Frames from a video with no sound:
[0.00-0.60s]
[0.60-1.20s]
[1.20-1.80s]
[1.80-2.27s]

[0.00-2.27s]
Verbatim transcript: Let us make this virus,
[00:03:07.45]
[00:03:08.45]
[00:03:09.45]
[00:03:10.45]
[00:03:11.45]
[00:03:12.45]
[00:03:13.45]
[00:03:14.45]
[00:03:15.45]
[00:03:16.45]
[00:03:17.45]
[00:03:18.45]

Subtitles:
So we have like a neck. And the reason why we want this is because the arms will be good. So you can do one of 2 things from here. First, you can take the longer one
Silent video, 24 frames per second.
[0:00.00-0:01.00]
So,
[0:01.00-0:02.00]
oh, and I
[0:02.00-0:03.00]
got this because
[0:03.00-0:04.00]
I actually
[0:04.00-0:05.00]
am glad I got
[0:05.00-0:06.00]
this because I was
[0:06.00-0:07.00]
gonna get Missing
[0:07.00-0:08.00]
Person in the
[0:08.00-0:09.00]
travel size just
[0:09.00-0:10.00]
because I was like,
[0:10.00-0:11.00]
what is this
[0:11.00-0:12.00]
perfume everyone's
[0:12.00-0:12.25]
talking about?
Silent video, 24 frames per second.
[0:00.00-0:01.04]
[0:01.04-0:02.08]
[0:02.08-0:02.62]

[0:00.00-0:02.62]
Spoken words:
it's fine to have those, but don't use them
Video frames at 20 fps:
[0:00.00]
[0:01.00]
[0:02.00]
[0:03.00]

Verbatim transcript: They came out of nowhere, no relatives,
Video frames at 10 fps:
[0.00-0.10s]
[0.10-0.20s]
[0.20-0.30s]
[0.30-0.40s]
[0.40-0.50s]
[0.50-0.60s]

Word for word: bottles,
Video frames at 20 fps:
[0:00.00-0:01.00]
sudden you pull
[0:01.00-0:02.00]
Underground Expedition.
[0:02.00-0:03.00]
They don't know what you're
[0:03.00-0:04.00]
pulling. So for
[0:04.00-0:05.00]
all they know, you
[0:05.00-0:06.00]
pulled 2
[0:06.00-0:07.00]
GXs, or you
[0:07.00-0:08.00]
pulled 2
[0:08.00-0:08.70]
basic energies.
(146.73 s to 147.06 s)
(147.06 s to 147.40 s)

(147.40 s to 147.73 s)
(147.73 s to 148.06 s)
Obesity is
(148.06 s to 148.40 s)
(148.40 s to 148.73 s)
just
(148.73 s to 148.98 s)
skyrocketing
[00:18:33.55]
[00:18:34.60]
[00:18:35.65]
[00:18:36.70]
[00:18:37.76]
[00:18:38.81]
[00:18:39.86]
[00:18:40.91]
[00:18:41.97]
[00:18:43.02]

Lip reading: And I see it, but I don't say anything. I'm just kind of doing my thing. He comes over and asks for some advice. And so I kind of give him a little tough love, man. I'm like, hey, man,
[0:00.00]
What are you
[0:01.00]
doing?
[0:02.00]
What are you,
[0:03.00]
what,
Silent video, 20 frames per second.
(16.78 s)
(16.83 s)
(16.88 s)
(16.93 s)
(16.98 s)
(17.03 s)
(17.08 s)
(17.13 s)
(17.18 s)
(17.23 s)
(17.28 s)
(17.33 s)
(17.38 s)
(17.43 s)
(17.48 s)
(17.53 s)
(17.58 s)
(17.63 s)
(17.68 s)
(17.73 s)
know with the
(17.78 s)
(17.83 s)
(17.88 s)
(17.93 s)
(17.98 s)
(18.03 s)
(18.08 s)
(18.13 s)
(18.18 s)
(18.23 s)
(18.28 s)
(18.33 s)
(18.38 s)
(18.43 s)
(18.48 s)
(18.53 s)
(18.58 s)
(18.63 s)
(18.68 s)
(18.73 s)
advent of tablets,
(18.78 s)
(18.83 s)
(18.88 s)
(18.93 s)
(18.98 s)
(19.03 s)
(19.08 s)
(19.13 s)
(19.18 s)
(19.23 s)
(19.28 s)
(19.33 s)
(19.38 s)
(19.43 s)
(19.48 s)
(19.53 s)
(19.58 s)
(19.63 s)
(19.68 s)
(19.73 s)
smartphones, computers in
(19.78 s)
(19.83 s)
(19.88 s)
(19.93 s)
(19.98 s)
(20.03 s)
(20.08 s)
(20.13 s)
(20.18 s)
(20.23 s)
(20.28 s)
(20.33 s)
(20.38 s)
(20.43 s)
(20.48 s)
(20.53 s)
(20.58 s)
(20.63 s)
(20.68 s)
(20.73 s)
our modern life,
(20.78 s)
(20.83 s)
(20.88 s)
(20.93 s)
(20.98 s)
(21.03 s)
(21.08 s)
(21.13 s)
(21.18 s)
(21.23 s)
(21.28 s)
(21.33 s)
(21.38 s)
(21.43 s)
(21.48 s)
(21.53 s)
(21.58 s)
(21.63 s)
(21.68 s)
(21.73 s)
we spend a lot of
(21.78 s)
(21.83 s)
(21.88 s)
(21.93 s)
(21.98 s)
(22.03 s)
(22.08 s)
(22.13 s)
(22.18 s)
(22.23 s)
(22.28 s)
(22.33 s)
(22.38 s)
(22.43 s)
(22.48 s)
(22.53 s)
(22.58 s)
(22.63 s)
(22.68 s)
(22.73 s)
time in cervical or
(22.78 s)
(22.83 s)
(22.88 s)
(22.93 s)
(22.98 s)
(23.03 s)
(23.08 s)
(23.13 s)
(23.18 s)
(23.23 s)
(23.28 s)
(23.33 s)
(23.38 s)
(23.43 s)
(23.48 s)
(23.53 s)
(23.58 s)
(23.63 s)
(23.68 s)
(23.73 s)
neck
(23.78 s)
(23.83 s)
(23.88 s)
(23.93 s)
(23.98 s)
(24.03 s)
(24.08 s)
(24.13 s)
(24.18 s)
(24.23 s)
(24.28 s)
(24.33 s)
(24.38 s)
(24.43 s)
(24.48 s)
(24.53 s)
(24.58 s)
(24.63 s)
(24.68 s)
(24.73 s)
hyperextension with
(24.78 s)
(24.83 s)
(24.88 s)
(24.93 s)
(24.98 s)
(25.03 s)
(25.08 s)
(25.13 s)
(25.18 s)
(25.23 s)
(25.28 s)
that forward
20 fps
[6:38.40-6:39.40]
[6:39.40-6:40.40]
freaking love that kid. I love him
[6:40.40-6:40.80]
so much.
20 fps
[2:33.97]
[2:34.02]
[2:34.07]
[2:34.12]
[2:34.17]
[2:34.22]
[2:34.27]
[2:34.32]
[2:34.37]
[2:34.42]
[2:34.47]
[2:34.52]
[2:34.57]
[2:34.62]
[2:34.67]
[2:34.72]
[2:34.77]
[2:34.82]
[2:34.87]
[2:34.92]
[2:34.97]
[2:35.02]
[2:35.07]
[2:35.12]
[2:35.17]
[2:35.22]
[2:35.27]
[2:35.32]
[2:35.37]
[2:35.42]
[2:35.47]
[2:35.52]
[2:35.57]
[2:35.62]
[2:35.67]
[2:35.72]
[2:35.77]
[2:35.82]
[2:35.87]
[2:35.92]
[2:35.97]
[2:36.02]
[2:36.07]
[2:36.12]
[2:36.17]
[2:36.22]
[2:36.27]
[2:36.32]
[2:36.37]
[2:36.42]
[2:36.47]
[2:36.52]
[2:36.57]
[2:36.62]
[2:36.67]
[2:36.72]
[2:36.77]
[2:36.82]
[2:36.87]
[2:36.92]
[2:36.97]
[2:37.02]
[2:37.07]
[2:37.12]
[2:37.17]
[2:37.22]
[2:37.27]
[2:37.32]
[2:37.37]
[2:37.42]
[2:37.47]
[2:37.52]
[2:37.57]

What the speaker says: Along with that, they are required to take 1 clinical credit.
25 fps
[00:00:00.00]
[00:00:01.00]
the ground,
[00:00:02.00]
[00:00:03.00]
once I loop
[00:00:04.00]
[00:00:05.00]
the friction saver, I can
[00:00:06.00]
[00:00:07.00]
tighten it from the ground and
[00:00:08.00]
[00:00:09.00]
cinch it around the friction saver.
+ + + + +
Work task:
When you retype the data above, start at its first line, stop after the line containing "[00:03:13.45]", and leave out everything else.

Output for this exercise:
Frames from a video with no sound:
[0.00-0.60s]
[0.60-1.20s]
[1.20-1.80s]
[1.80-2.27s]

[0.00-2.27s]
Verbatim transcript: Let us make this virus,
[00:03:07.45]
[00:03:08.45]
[00:03:09.45]
[00:03:10.45]
[00:03:11.45]
[00:03:12.45]
[00:03:13.45]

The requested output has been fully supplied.